People earning more than £2m a year - a small enough group to fit into the Royal Albert Hall - more than doubled their share of income tax to 5 per cent in the past five years, according to official estimates.
The growing reliance on the wealthy for revenues is set to continue after the election, with top earners facing reduced tax breaks for pensions and - if Labour leads the next government - a potential 5p rise in the top rate of income tax to 50p and a "mansion tax" on expensive property.
The number of taxpayers with incomes over £2m surged to 5,000 between 2010-11 and 2014-15, pushing up revenues from this group from £3.5bn to £8.9bn, according to estimates from HM Revenue & Customs.
The figures show the responsiveness of the wealthy to changes in tax rates: more income was reported when the 50p rate introduced in 2010 was cut by 5p in 2013. They also fuel uncertainty about the impact of future tax rises.
Both the ruling Conservatives and the Labour opposition have promised that "those with the broadest shoulders" will contribute the most to deficit reduction. But the Institute for Fiscal Studies, an independent think-tank, has criticised the parties for giving the impression they can scoop up "apparently free money" from the rich, foreigners and tax avoiders.
Tax payments are already highly concentrated, with about half of income tax revenues coming from just 3 per cent of adults, although the other main taxes - value added tax and national insurance - are much less skewed to high earners.
After the 50p rate was introduced in 2010, the top 1 per cent of adults paid a bigger share of their income in income tax than at any point since 1978, according to data published by the World Top Incomes Database.
It was far below the 83 per cent top rate on earnings - and 98 per cent on unearned income - in the 1970s. But lower thresholds and rapid income growth have meant that income tax paid by the top percentile has risen to more than a quarter of all income tax revenues.
The numbers paying the top rate - broadly equivalent to the top 1 per cent of taxpayers - have increased by a third since 2010, partly as a result of the threshold being fixed in cash terms at £150,000.
This "fiscal drag" is one reason why Labour hopes to raise significant sums by reversing the 5p cut in the top rate of tax enacted by the coalition in 2013 - far more than the £110m estimated cost of the cut.

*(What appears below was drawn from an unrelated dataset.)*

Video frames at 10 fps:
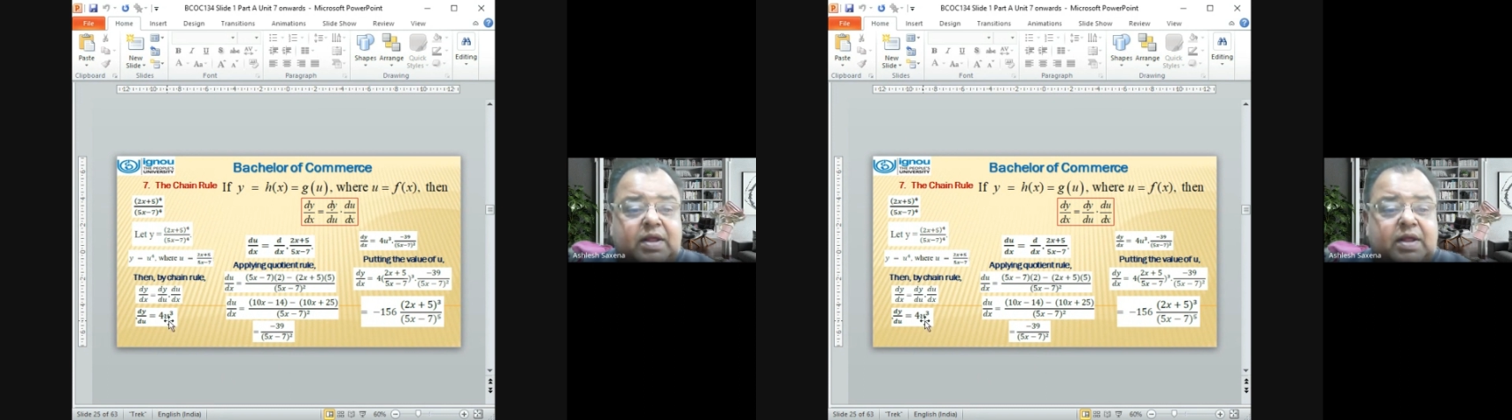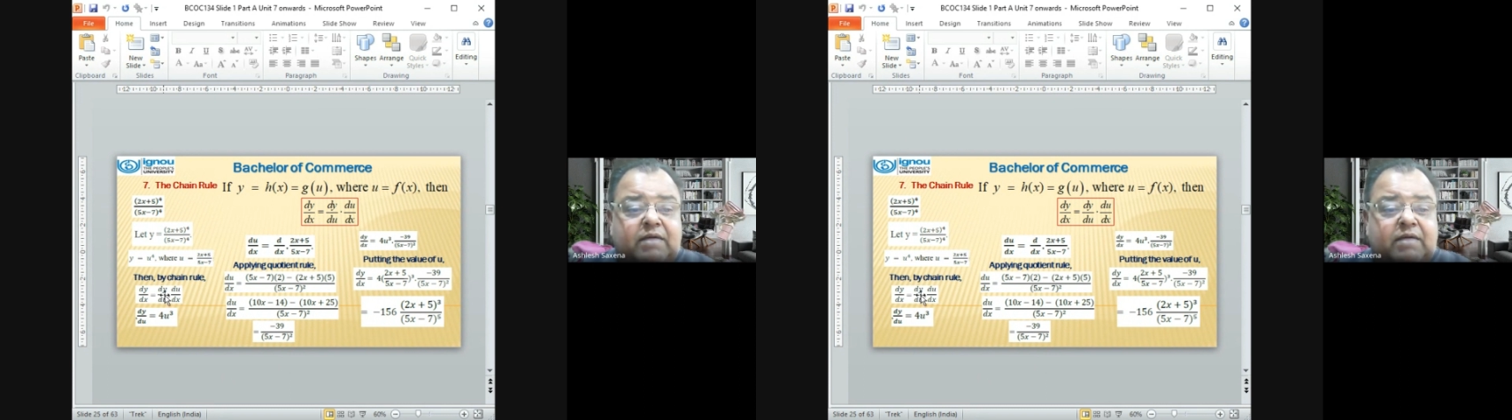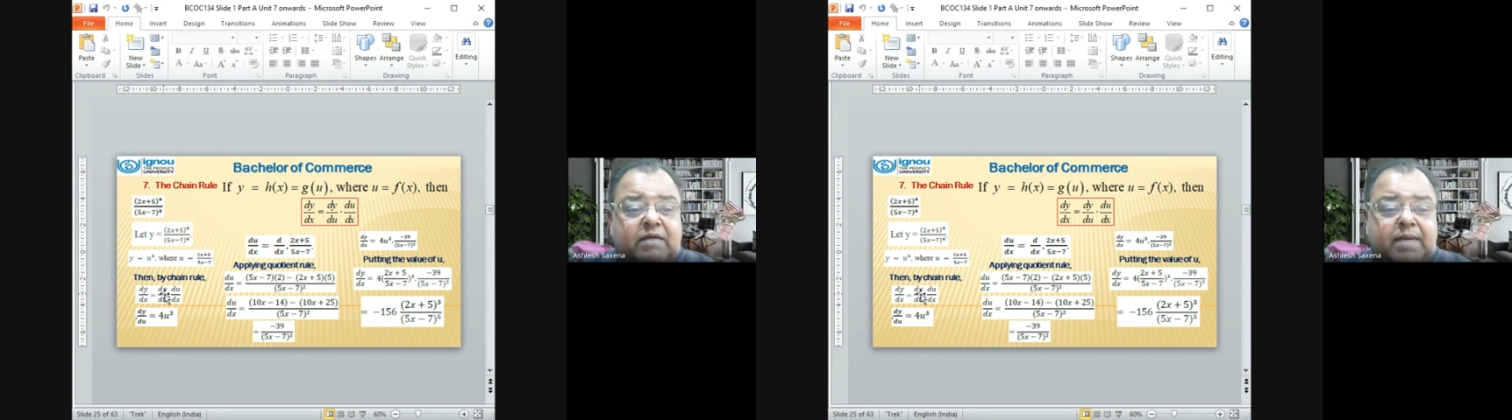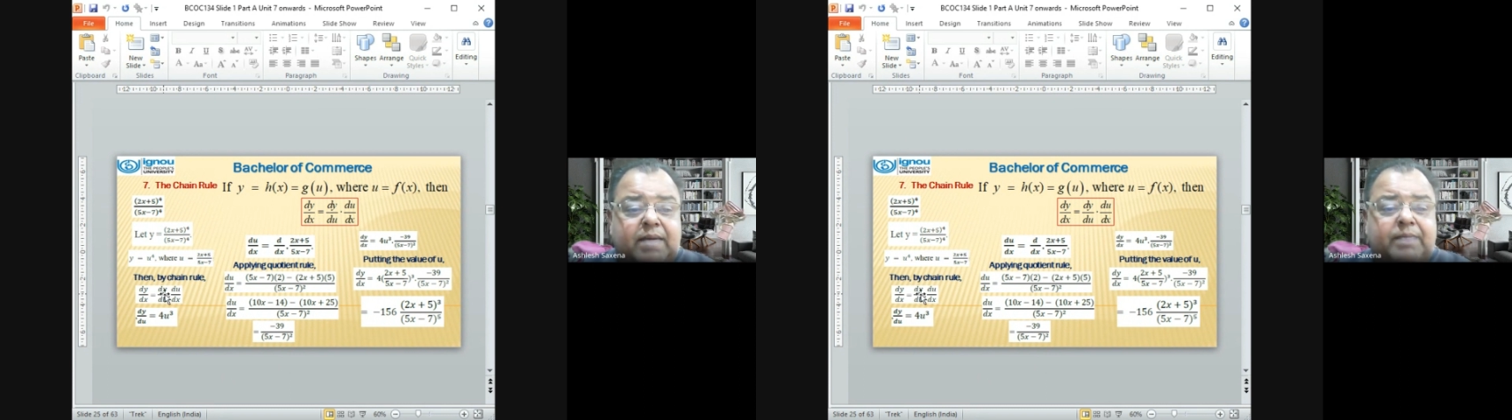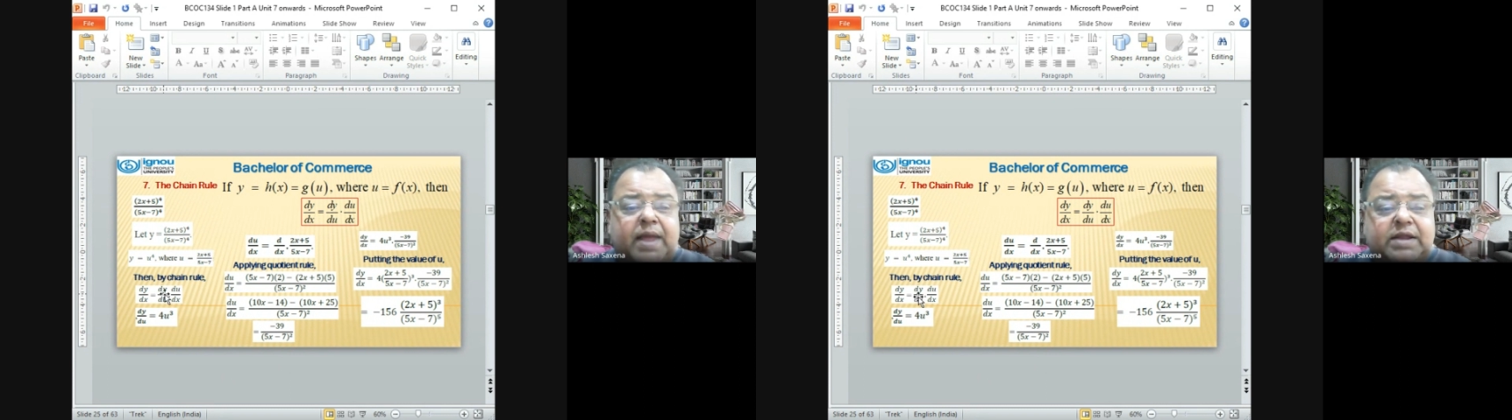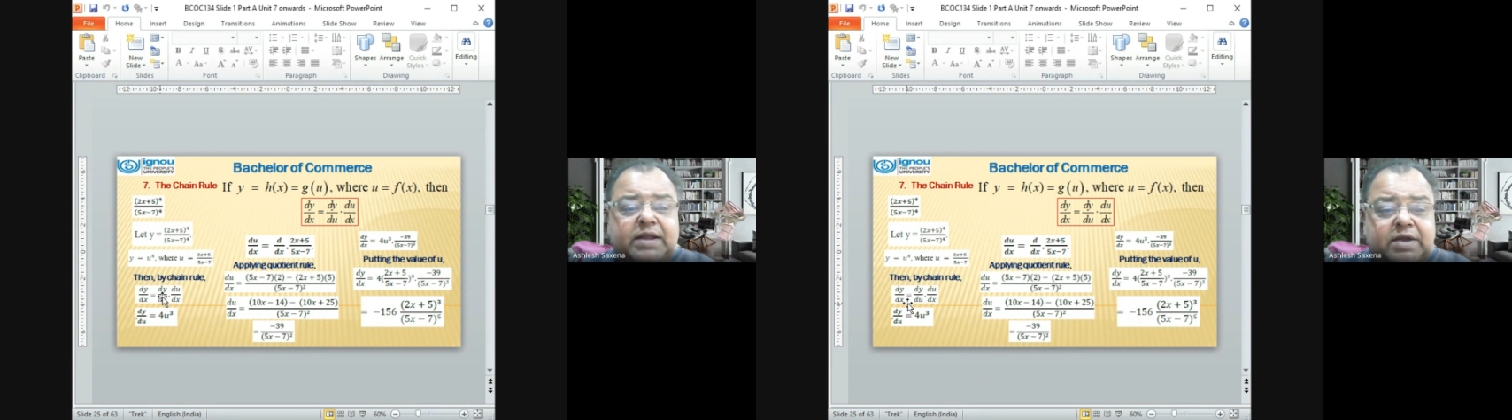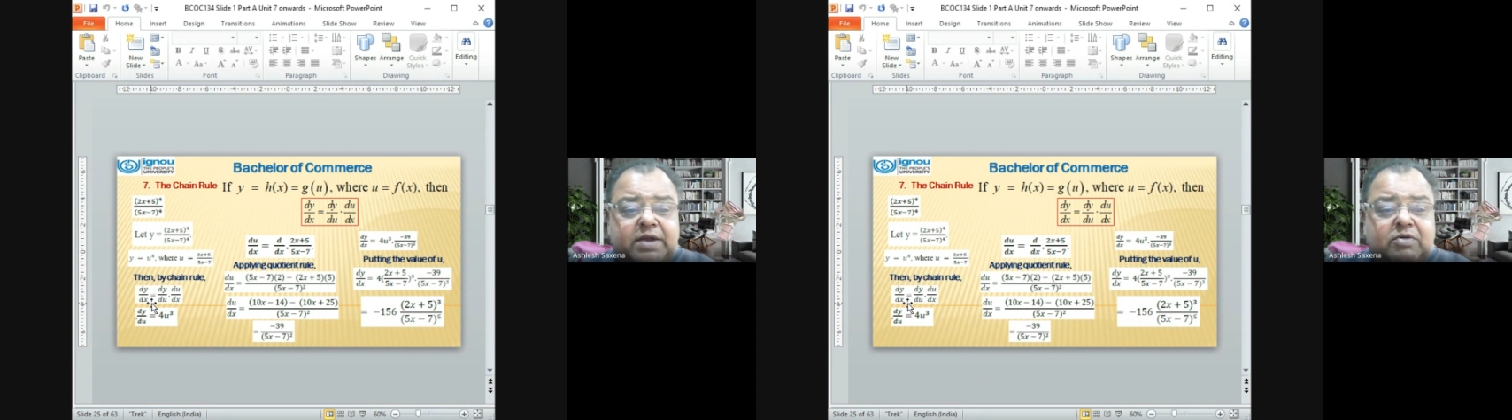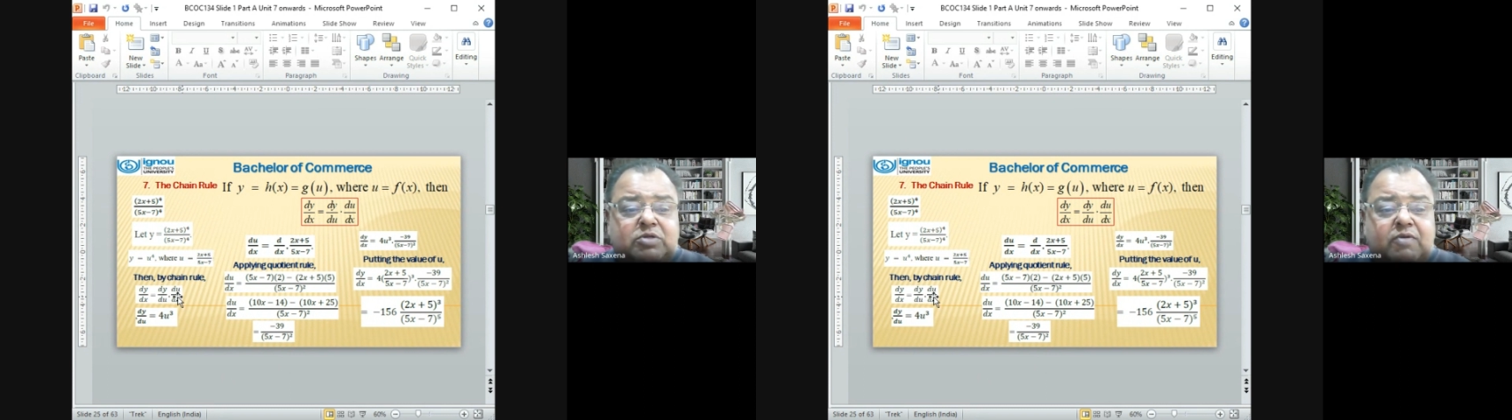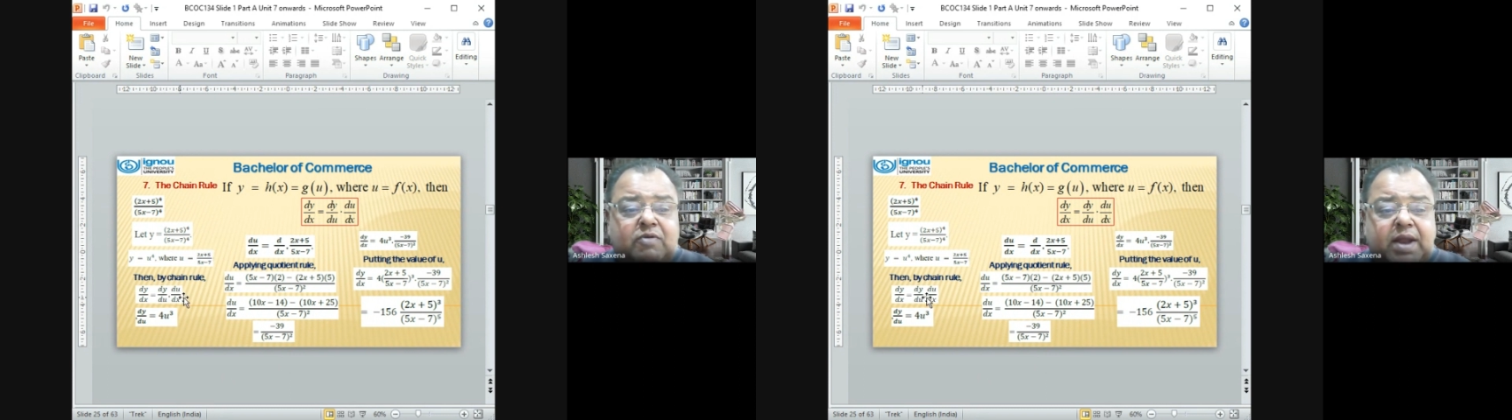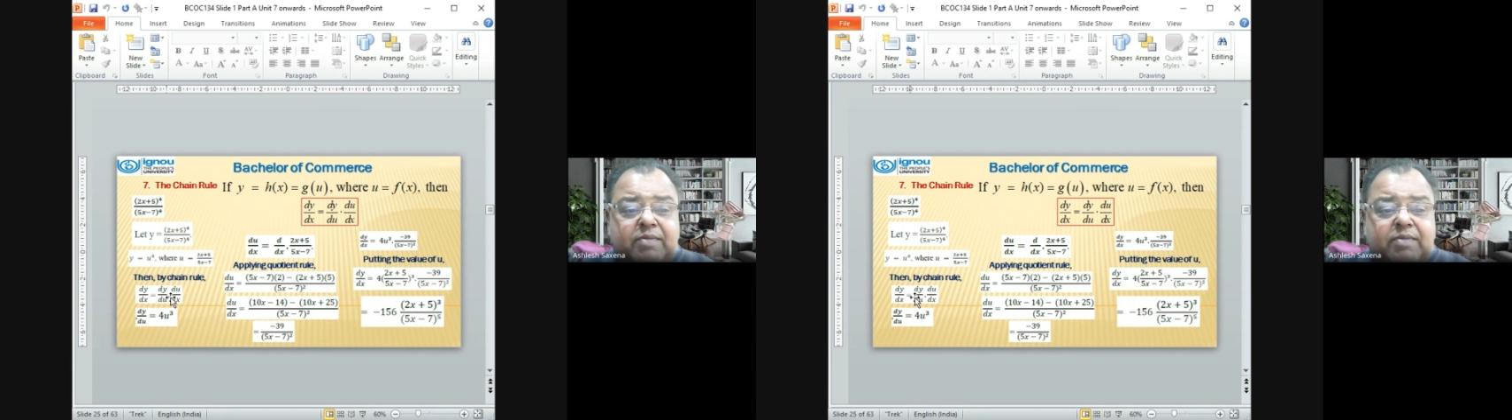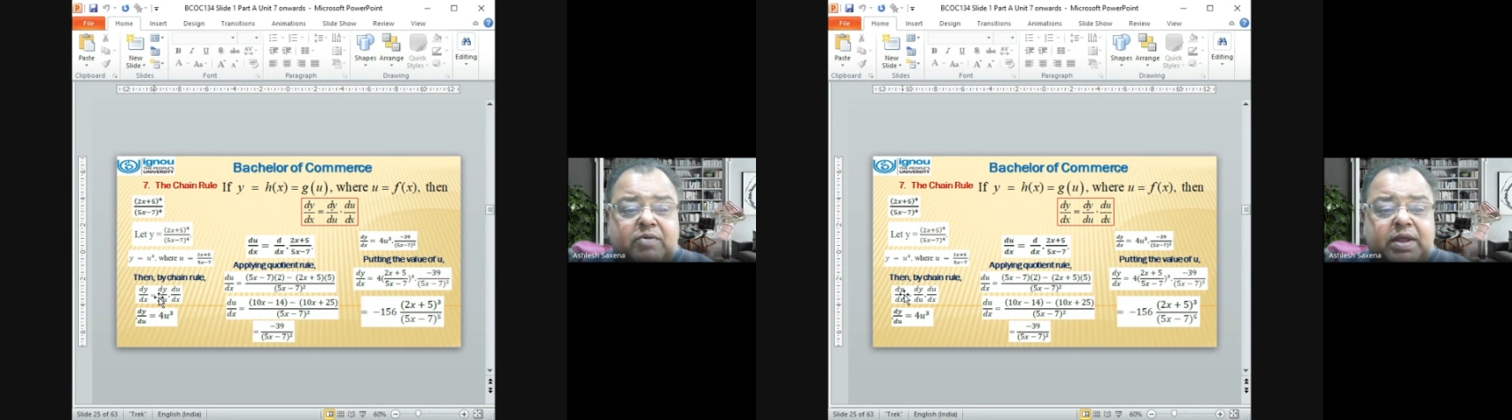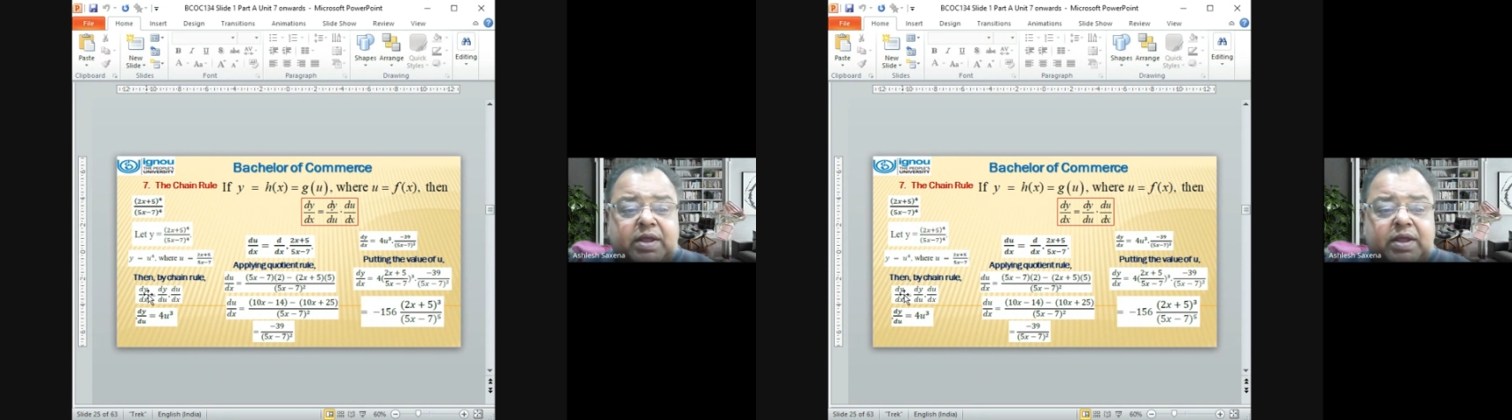When I'm applying chain rule, so what I'm doing,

But there is much uncertainty about the tax take from a higher top rate, underlined by big fluctuations over the past five years in the incomes of the wealthiest. Faced with a rise, they have options to reduce their tax bills by means such as migration, avoidance, early retirement, contributing more to charities and working less hard.
Jolyon Maugham, a barrister who has advised Labour, said a return to the 50p rate was likely to raise billions of pounds for reasons that included "the coalition's success at cracking down on avoidance" and pensions reforms that have sharply reduced the amount of income that can be sheltered from tax.
Tax advisers said there had been relatively little tax planning ahead of the election, indicating the reputational risks of being seen to avoid tax as well as the greatly reduced opportunities for avoidance.
But there are fears that more people will become non-resident, by reducing the number of days they spend in Britain. Mr Maugham said this would be "a most undesirable effect", adding that a "sensible" Treasury would consider counter-measures to deter such moves.
Stephen Herring, head of tax at the Institute of Directors, said it was "a brave assumption" to think that an increase in the top rate would raise any money at all.
Research by the London School of Economics published this month concluded that the impact of restoring the 50p rate was "very unclear". It said a pessimistic evaluation would suggest a fall in tax receipts of £400m, while an optimistic one might see a rise of £2.8bn.
The LSE research showed that the typical individual in the top 1 per cent of taxpayers was likely to be male, aged between 35 and 54, living in London or the southeast and either working in financial services, self-employed or the director of a company.
Top personal income tax rates have risen in several Europe countries since the crisis but the upward trend largely levelled out in 2014.
Reinstating the 50p top rate would put the UK in joint ninth place - up from 18th - in a ranking of OECD countries with the highest combined personal income tax and employee social security contribution rates.